Clipping Your Shih Tzu Nails

By Laurie Semple

It is most important that your Shih Tzu’s nails be trimmed regularly. The dog’s overall health can suffer if its nails are neglected. Walking on the nails can cause your Shih Tzu’s toes to spread apart, creating an unnatural way of walking. If you have slippery floors, the dog’s feet will be constantly sliding and its ankles twisting slightly every time it tries to walk. In a show dog, the movement can be disastrously affected, and the damage can be hard to correct. For the companion dog, problems can develop over time as well. At the very least, untrimmed nails can create great discomfort for your dog, especially later in his life. Nails that are too long can also snag and break off, causing profuse bleeding. In extremes case-- especially with dewclaws, which many Shih Tzu have--the nails can curl around and pierce the dog’s pads or soft tissue, creating a painful mess.

Clipping nails is easy to learn and can be mastered with a little practice. Yet many put it off due to a fear of cutting into the quick, thus causing pain and/or bleeding. Actually, when trimming the nails, you are only trimming away the excess. The ability to recognize what is excess and where the nerves and blood vessels are is the key.
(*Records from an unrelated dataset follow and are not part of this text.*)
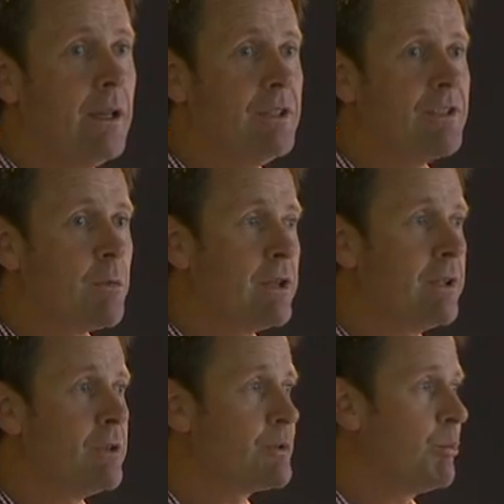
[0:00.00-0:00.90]
And somewhere in
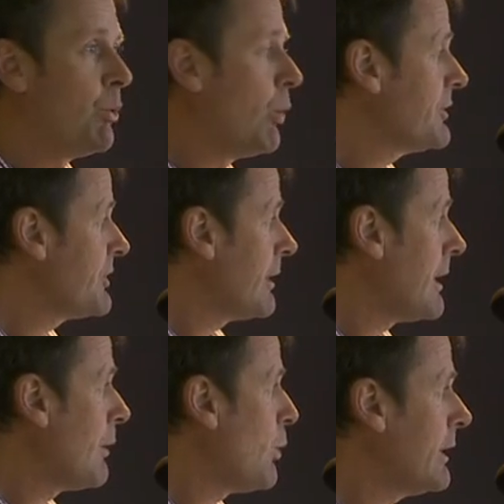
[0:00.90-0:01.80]
those reports there
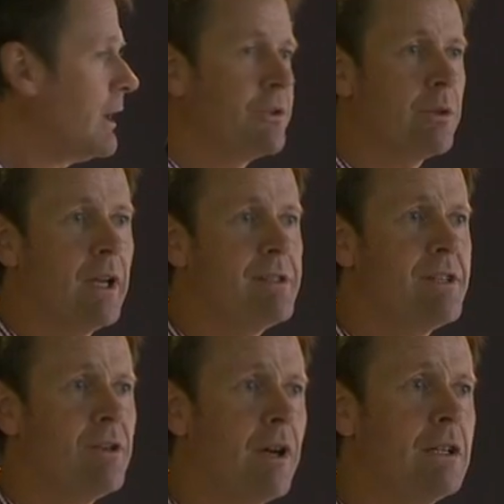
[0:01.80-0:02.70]
are
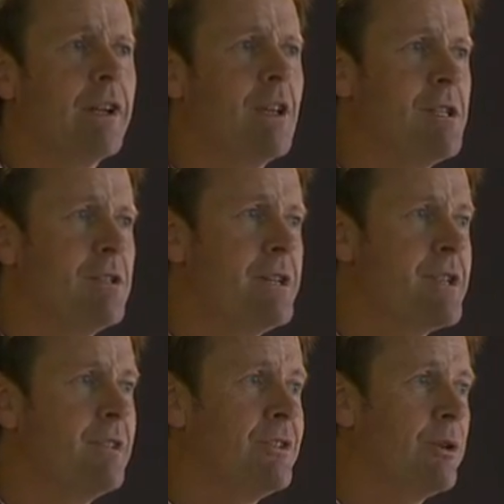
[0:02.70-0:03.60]
189
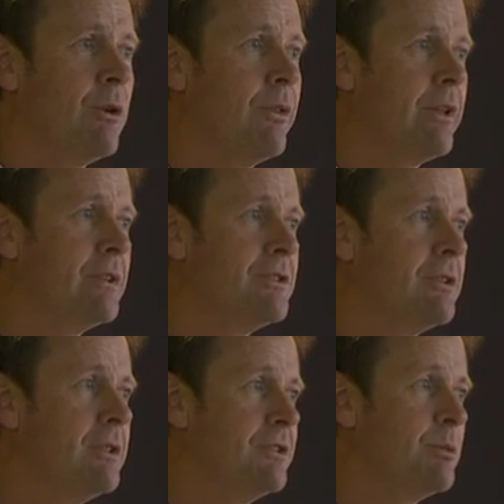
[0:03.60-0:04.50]
recommendations of things
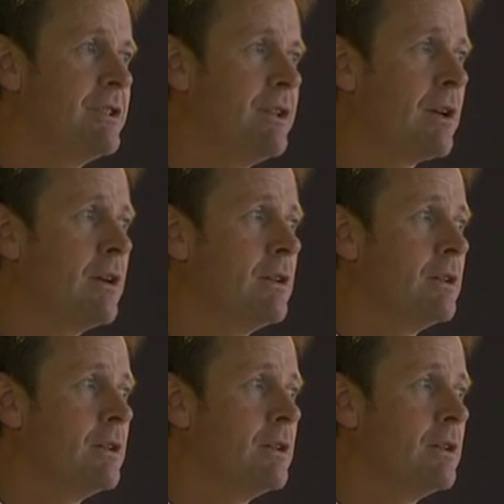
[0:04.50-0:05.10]
that need to be done.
To help guide you, you may want to look at the illustrations found at http://www.vetmed.wsu.edu/ClientED/dog_nails.aspx even though they deal with a dog of a much larger breed.

TO TRIM YOUR DOG'S NAILS
Have your tools prepared: Purchase the best quality pair of nail clippers that you can afford. The most frequently used are the “guillotine” type and the “plier” (sometimes called scissor) type. The former has a little sharp blade that slides up and down and the latter resembles thick scissors or pliers. If you are truly squeamish, you can purchase the plier-type with a built–in guard that prevents you from cutting off more that a small slice at a time, thus calming the fear of cutting into the quick accidentally. Personally, I find this type of clipper annoying to use, but the guard can be used temporarily and then pushed out of the way when you no longer need it. You should also have ready some sterile gauze and some Quik-Stop or a styptic pencil, just in case.

Hold your dog on your lap or have someone hold him on a table. Taking a firm hold of his paw, push down on his pad to extend the nail. Locate where the quick ends. With white nails it is easy to see the pink where the quick ends.

Using your nail clipper, cut below the quick, being sure to remove the finer (sharper) point of the nail. With dark nails, use the amount you cut off the white nails (if there are any) to help you estimate how far to cut, but make several small slices of the nail instead of one big one, until you can see a black dot appear toward the center of the nail when looking at it head on. This spot is the beginning of the quick, which you want to avoid. Simply put, if you always cut off the skinny, pointed part of the nail, which is also the part that usually curves a bit, you will be okay. If by some chance you do accidentally cut the quick, blot the blood and apply Quik-Stop or styptic powder and gentle pressure for a moment to stop the bleeding. It is not serious and will heal in no time.

You may then want to use a doggie nail file, which is slightly curved, to smooth out any rough edges. This is especially important if you have two dogs that play together and paw at each other’s faces. This is also a good time to trim the hair between the pads of your dog’s feet. This excess hair, if not trimmed level with the pads, will also interfere with proper movement. If it grows long enough, it can mat between the pads and become painful.

Nail trimming is more effective if a small amount is taken off weekly, rather than waiting until the nail is really long and trying to take off a large portion. This is because the quick, which grows longer with the nail, will be closer to the surface if trimming is delayed, and will be more likely to bleed during trimming.

When trimmed properly, the dog’s nails should not touch the floor when the dog steps down. However, if they were previously very overgrown, it may take a few weeks to achieve this result.

TEACHING YOUR PUPPY TO ENJOY NAIL TRIMMING
It is best to train your Shih Tzu by starting a nail-trimming routine when he is young; the younger the better. If your puppy is not accustomed to having his nails cut, you should start slowly with practice sessions during which you simply restrain the pup gently, talking to him calmly, holding the toes firmly. It can take daily handling for a week or more to reach a point where your pup is tolerating this well. Once you have worked up to 15-30 seconds without squirming or resisting, prepare your nail clippers and Quik-Stop or styptic pencil and some sterile gauze. Now you are ready to actually try clipping one nail at a time. If he behaves for one nail, praise profusely, offer a small treat, and then try a second nail. Continue if the pup will tolerate it. If not, stop on a positive note when the puppy is calm, take a break and try to cut more later. With stubborn puppies, it may take some time. But if you are firm and consistent, nail trimming will eventually become fun part of the grooming process, rather than an unpleasant chore.